**Information given:**
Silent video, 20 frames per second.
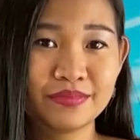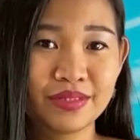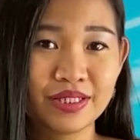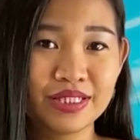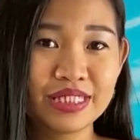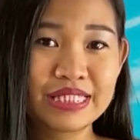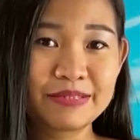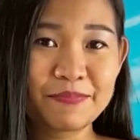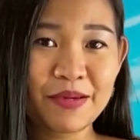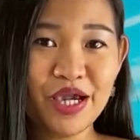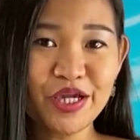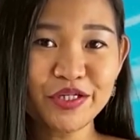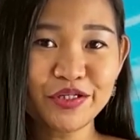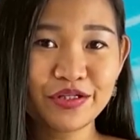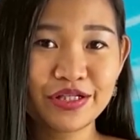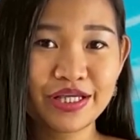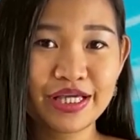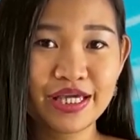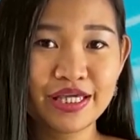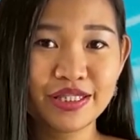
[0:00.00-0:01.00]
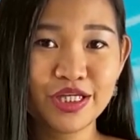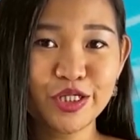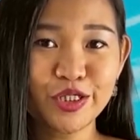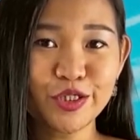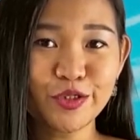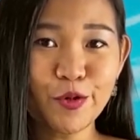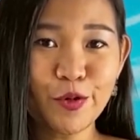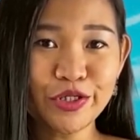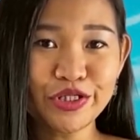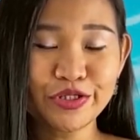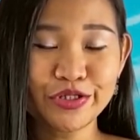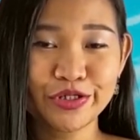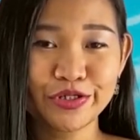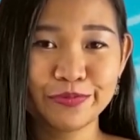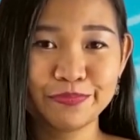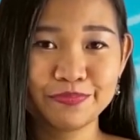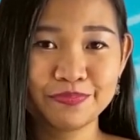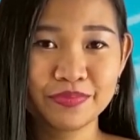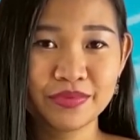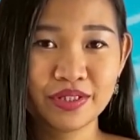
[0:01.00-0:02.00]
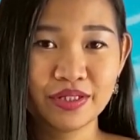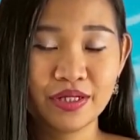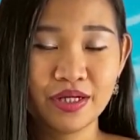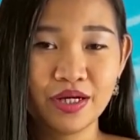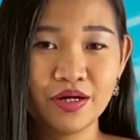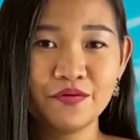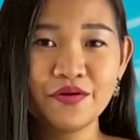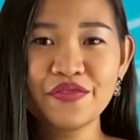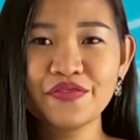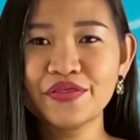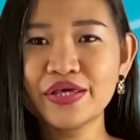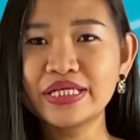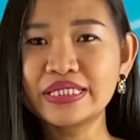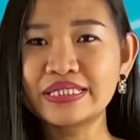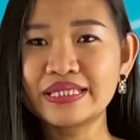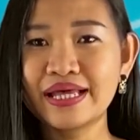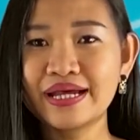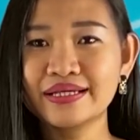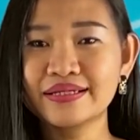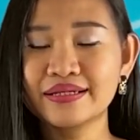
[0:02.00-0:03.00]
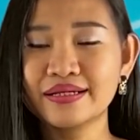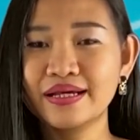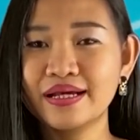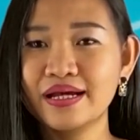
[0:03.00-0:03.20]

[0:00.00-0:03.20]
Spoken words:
especially in the short term, with things like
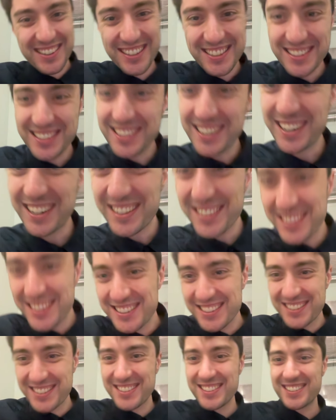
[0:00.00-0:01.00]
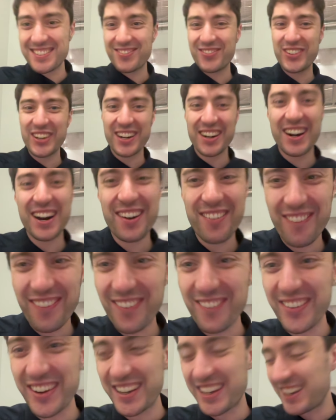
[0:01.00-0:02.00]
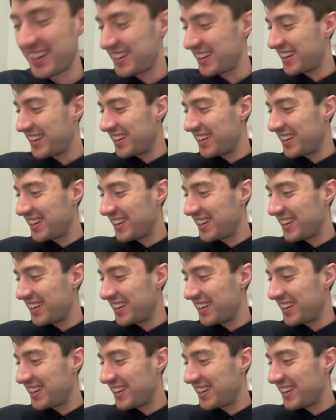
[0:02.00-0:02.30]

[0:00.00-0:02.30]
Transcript: Let's figure out what we can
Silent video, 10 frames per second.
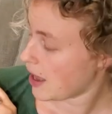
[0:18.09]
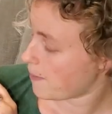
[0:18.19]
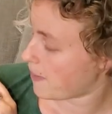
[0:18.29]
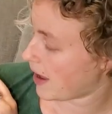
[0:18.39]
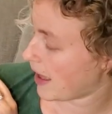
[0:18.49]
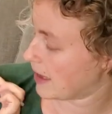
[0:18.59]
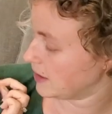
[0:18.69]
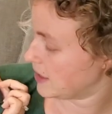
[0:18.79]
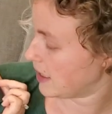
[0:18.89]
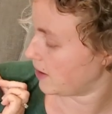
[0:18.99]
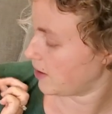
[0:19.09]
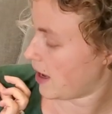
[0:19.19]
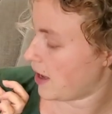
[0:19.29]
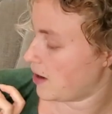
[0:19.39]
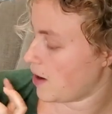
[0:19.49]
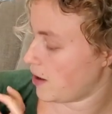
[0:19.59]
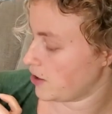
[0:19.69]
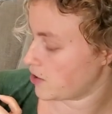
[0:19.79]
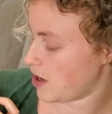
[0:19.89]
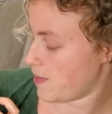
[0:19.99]
by Helen Taylor and
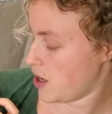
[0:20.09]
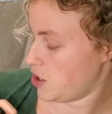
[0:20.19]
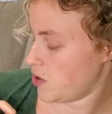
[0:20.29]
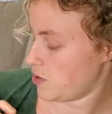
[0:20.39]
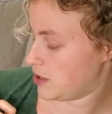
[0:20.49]
illustrated by Joe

**Task item:**
All lines of the entries above where "Silent" turns up should be reported.

**Task solution:**
Silent video, 20 frames per second.
Silent video, 10 frames per second.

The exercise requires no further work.